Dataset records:

----

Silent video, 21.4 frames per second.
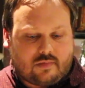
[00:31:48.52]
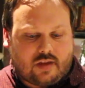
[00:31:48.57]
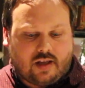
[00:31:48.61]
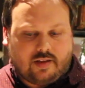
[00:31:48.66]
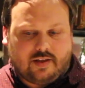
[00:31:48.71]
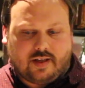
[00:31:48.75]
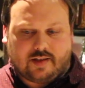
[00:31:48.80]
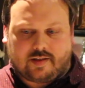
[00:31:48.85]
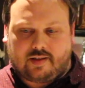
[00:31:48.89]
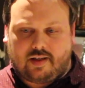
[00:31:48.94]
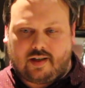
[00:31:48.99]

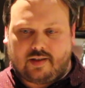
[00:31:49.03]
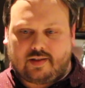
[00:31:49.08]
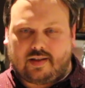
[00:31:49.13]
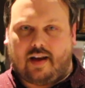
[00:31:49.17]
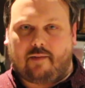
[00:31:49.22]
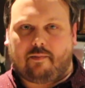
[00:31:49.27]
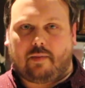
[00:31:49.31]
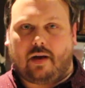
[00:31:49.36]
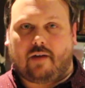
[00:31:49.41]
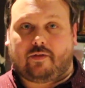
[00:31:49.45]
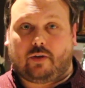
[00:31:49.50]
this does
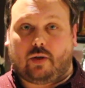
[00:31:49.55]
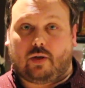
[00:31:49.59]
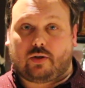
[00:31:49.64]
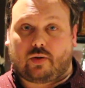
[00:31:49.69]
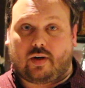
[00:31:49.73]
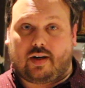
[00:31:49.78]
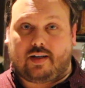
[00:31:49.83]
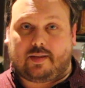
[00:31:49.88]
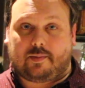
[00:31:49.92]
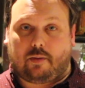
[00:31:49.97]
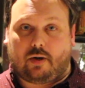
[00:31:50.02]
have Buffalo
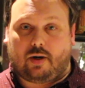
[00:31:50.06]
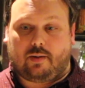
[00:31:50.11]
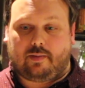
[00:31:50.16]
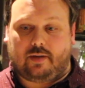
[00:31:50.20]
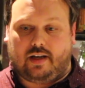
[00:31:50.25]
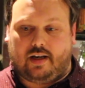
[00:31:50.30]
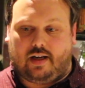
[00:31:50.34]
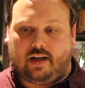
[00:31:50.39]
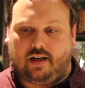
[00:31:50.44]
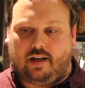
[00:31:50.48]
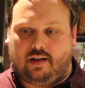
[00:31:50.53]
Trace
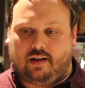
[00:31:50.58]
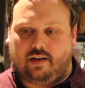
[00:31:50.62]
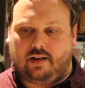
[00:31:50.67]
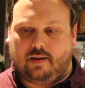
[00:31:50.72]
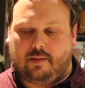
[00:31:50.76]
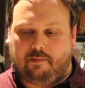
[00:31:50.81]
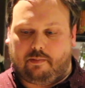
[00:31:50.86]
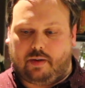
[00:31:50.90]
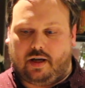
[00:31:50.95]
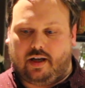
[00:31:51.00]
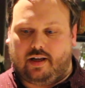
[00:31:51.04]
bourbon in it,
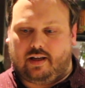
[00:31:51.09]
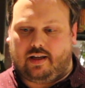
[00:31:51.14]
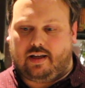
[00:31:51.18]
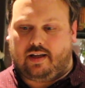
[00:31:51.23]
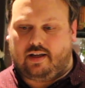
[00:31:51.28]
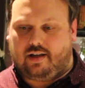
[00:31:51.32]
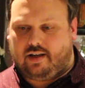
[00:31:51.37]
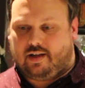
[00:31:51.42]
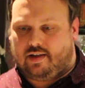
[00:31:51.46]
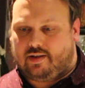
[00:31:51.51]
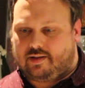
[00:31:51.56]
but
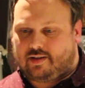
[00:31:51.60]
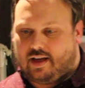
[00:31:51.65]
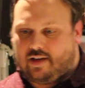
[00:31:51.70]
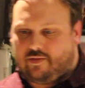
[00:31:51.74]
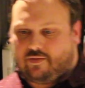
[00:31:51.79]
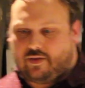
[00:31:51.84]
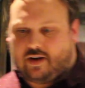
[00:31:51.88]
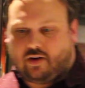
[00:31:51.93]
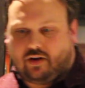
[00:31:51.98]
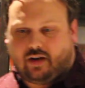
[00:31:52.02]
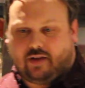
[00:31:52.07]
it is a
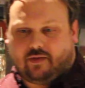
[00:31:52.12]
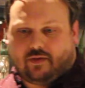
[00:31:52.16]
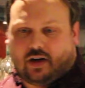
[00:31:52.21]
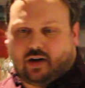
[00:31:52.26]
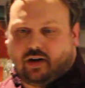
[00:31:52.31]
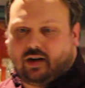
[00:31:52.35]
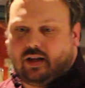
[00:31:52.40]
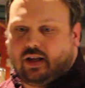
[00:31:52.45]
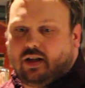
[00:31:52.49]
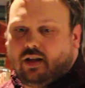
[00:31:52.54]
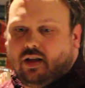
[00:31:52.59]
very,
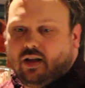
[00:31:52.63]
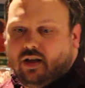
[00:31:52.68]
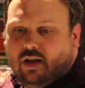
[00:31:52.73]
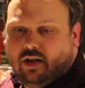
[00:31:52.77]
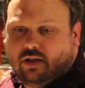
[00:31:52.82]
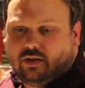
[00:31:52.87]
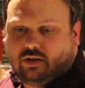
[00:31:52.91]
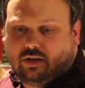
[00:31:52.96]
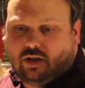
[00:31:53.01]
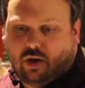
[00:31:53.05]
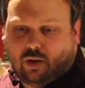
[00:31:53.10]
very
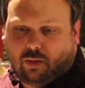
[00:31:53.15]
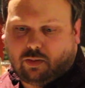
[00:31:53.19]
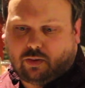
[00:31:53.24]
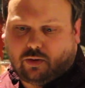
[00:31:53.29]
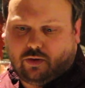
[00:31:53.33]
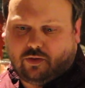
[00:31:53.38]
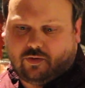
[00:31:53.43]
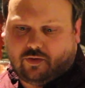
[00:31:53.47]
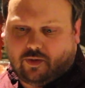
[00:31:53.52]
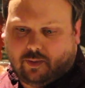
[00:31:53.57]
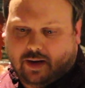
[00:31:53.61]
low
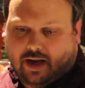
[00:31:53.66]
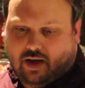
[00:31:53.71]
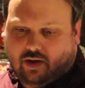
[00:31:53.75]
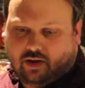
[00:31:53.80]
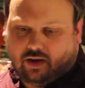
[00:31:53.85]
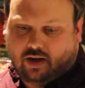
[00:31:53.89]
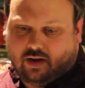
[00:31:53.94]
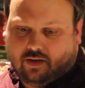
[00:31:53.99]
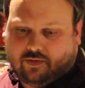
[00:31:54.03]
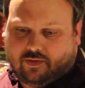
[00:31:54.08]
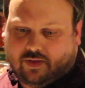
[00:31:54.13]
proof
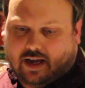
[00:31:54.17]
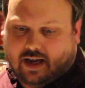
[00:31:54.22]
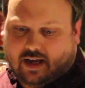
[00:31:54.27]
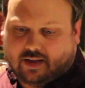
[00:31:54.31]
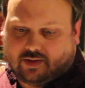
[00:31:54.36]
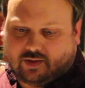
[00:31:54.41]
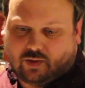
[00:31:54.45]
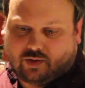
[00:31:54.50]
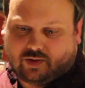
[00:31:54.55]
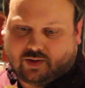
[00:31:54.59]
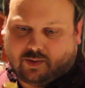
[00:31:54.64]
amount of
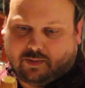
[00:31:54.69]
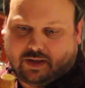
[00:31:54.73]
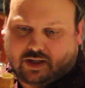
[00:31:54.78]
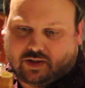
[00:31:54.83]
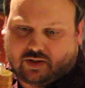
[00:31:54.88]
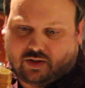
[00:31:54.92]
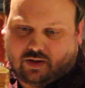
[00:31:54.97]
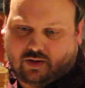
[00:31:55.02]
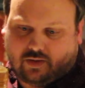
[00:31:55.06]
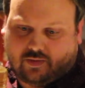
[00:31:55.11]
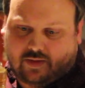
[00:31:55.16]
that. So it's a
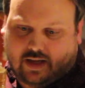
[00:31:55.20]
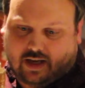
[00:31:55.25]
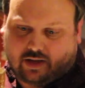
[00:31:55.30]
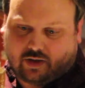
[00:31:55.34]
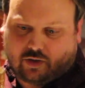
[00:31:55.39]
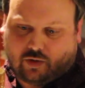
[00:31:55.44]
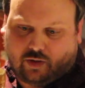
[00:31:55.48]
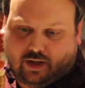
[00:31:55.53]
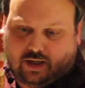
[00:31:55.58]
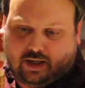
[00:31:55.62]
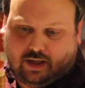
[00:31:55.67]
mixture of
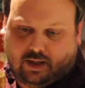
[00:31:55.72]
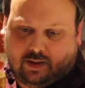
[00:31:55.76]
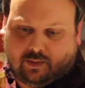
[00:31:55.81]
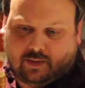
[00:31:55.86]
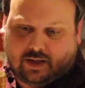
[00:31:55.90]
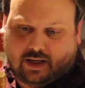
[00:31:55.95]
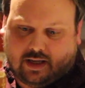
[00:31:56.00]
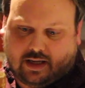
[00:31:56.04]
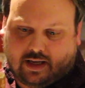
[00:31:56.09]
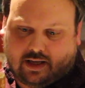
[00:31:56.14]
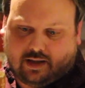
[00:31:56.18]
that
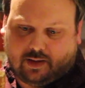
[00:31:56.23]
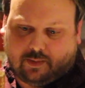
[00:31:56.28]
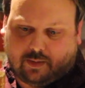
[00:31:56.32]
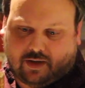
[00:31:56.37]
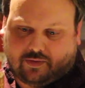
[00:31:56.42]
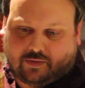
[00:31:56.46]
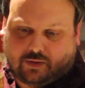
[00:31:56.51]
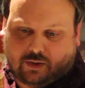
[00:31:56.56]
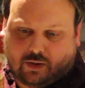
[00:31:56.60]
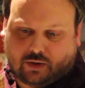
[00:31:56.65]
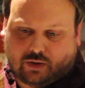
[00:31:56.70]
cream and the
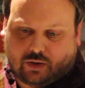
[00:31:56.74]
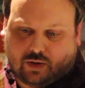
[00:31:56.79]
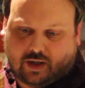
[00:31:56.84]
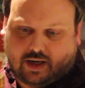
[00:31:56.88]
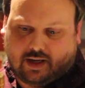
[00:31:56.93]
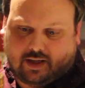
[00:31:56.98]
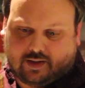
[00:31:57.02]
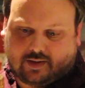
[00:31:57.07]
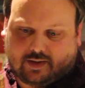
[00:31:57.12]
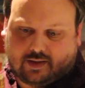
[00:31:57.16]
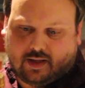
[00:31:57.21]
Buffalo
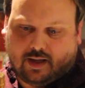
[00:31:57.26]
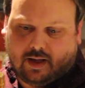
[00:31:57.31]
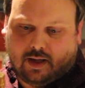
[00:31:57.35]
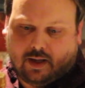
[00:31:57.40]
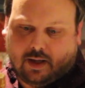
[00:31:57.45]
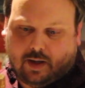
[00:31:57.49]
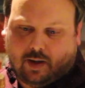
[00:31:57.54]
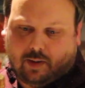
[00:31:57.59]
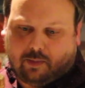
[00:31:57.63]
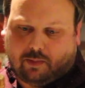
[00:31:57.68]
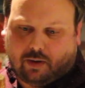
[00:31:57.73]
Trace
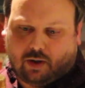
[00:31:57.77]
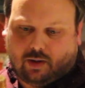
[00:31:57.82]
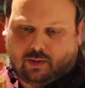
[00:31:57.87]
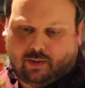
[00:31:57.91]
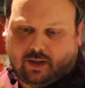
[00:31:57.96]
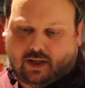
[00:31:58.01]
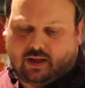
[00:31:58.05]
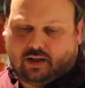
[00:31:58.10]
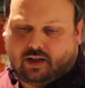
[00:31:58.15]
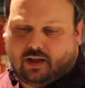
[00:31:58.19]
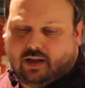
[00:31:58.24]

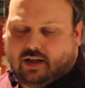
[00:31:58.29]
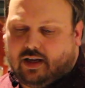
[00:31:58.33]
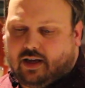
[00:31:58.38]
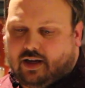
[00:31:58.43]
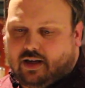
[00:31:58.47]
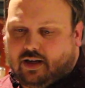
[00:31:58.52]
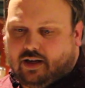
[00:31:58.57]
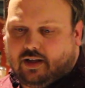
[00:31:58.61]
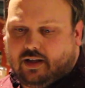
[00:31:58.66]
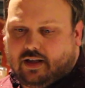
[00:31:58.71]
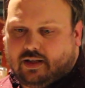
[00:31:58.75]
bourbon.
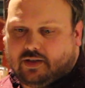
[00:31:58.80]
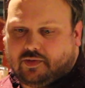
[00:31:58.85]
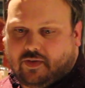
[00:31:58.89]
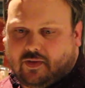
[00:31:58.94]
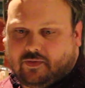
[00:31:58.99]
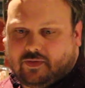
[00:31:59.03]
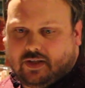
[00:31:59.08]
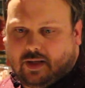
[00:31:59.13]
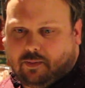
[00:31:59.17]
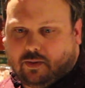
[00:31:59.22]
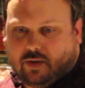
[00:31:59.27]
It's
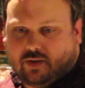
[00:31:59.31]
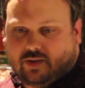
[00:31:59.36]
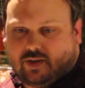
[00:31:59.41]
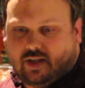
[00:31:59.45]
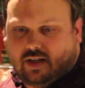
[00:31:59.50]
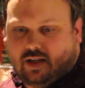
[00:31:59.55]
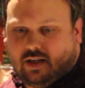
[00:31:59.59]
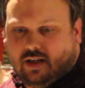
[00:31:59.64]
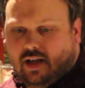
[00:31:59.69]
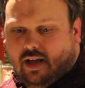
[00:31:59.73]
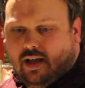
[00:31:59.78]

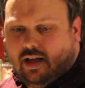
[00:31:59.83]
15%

----

:: REQUIRED ACTION ::
Retype all entries above verbatim; no pictures belong in the copy.

:: EXERCISE ANSWER ::
Silent video, 21.4 frames per second.
[00:31:48.52]
[00:31:48.57]
[00:31:48.61]
[00:31:48.66]
[00:31:48.71]
[00:31:48.75]
[00:31:48.80]
[00:31:48.85]
[00:31:48.89]
[00:31:48.94]
[00:31:48.99]

[00:31:49.03]
[00:31:49.08]
[00:31:49.13]
[00:31:49.17]
[00:31:49.22]
[00:31:49.27]
[00:31:49.31]
[00:31:49.36]
[00:31:49.41]
[00:31:49.45]
[00:31:49.50]
this does
[00:31:49.55]
[00:31:49.59]
[00:31:49.64]
[00:31:49.69]
[00:31:49.73]
[00:31:49.78]
[00:31:49.83]
[00:31:49.88]
[00:31:49.92]
[00:31:49.97]
[00:31:50.02]
have Buffalo
[00:31:50.06]
[00:31:50.11]
[00:31:50.16]
[00:31:50.20]
[00:31:50.25]
[00:31:50.30]
[00:31:50.34]
[00:31:50.39]
[00:31:50.44]
[00:31:50.48]
[00:31:50.53]
Trace
[00:31:50.58]
[00:31:50.62]
[00:31:50.67]
[00:31:50.72]
[00:31:50.76]
[00:31:50.81]
[00:31:50.86]
[00:31:50.90]
[00:31:50.95]
[00:31:51.00]
[00:31:51.04]
bourbon in it,
[00:31:51.09]
[00:31:51.14]
[00:31:51.18]
[00:31:51.23]
[00:31:51.28]
[00:31:51.32]
[00:31:51.37]
[00:31:51.42]
[00:31:51.46]
[00:31:51.51]
[00:31:51.56]
but
[00:31:51.60]
[00:31:51.65]
[00:31:51.70]
[00:31:51.74]
[00:31:51.79]
[00:31:51.84]
[00:31:51.88]
[00:31:51.93]
[00:31:51.98]
[00:31:52.02]
[00:31:52.07]
it is a
[00:31:52.12]
[00:31:52.16]
[00:31:52.21]
[00:31:52.26]
[00:31:52.31]
[00:31:52.35]
[00:31:52.40]
[00:31:52.45]
[00:31:52.49]
[00:31:52.54]
[00:31:52.59]
very,
[00:31:52.63]
[00:31:52.68]
[00:31:52.73]
[00:31:52.77]
[00:31:52.82]
[00:31:52.87]
[00:31:52.91]
[00:31:52.96]
[00:31:53.01]
[00:31:53.05]
[00:31:53.10]
very
[00:31:53.15]
[00:31:53.19]
[00:31:53.24]
[00:31:53.29]
[00:31:53.33]
[00:31:53.38]
[00:31:53.43]
[00:31:53.47]
[00:31:53.52]
[00:31:53.57]
[00:31:53.61]
low
[00:31:53.66]
[00:31:53.71]
[00:31:53.75]
[00:31:53.80]
[00:31:53.85]
[00:31:53.89]
[00:31:53.94]
[00:31:53.99]
[00:31:54.03]
[00:31:54.08]
[00:31:54.13]
proof
[00:31:54.17]
[00:31:54.22]
[00:31:54.27]
[00:31:54.31]
[00:31:54.36]
[00:31:54.41]
[00:31:54.45]
[00:31:54.50]
[00:31:54.55]
[00:31:54.59]
[00:31:54.64]
amount of
[00:31:54.69]
[00:31:54.73]
[00:31:54.78]
[00:31:54.83]
[00:31:54.88]
[00:31:54.92]
[00:31:54.97]
[00:31:55.02]
[00:31:55.06]
[00:31:55.11]
[00:31:55.16]
that. So it's a
[00:31:55.20]
[00:31:55.25]
[00:31:55.30]
[00:31:55.34]
[00:31:55.39]
[00:31:55.44]
[00:31:55.48]
[00:31:55.53]
[00:31:55.58]
[00:31:55.62]
[00:31:55.67]
mixture of
[00:31:55.72]
[00:31:55.76]
[00:31:55.81]
[00:31:55.86]
[00:31:55.90]
[00:31:55.95]
[00:31:56.00]
[00:31:56.04]
[00:31:56.09]
[00:31:56.14]
[00:31:56.18]
that
[00:31:56.23]
[00:31:56.28]
[00:31:56.32]
[00:31:56.37]
[00:31:56.42]
[00:31:56.46]
[00:31:56.51]
[00:31:56.56]
[00:31:56.60]
[00:31:56.65]
[00:31:56.70]
cream and the
[00:31:56.74]
[00:31:56.79]
[00:31:56.84]
[00:31:56.88]
[00:31:56.93]
[00:31:56.98]
[00:31:57.02]
[00:31:57.07]
[00:31:57.12]
[00:31:57.16]
[00:31:57.21]
Buffalo
[00:31:57.26]
[00:31:57.31]
[00:31:57.35]
[00:31:57.40]
[00:31:57.45]
[00:31:57.49]
[00:31:57.54]
[00:31:57.59]
[00:31:57.63]
[00:31:57.68]
[00:31:57.73]
Trace
[00:31:57.77]
[00:31:57.82]
[00:31:57.87]
[00:31:57.91]
[00:31:57.96]
[00:31:58.01]
[00:31:58.05]
[00:31:58.10]
[00:31:58.15]
[00:31:58.19]
[00:31:58.24]

[00:31:58.29]
[00:31:58.33]
[00:31:58.38]
[00:31:58.43]
[00:31:58.47]
[00:31:58.52]
[00:31:58.57]
[00:31:58.61]
[00:31:58.66]
[00:31:58.71]
[00:31:58.75]
bourbon.
[00:31:58.80]
[00:31:58.85]
[00:31:58.89]
[00:31:58.94]
[00:31:58.99]
[00:31:59.03]
[00:31:59.08]
[00:31:59.13]
[00:31:59.17]
[00:31:59.22]
[00:31:59.27]
It's
[00:31:59.31]
[00:31:59.36]
[00:31:59.41]
[00:31:59.45]
[00:31:59.50]
[00:31:59.55]
[00:31:59.59]
[00:31:59.64]
[00:31:59.69]
[00:31:59.73]
[00:31:59.78]

[00:31:59.83]
15%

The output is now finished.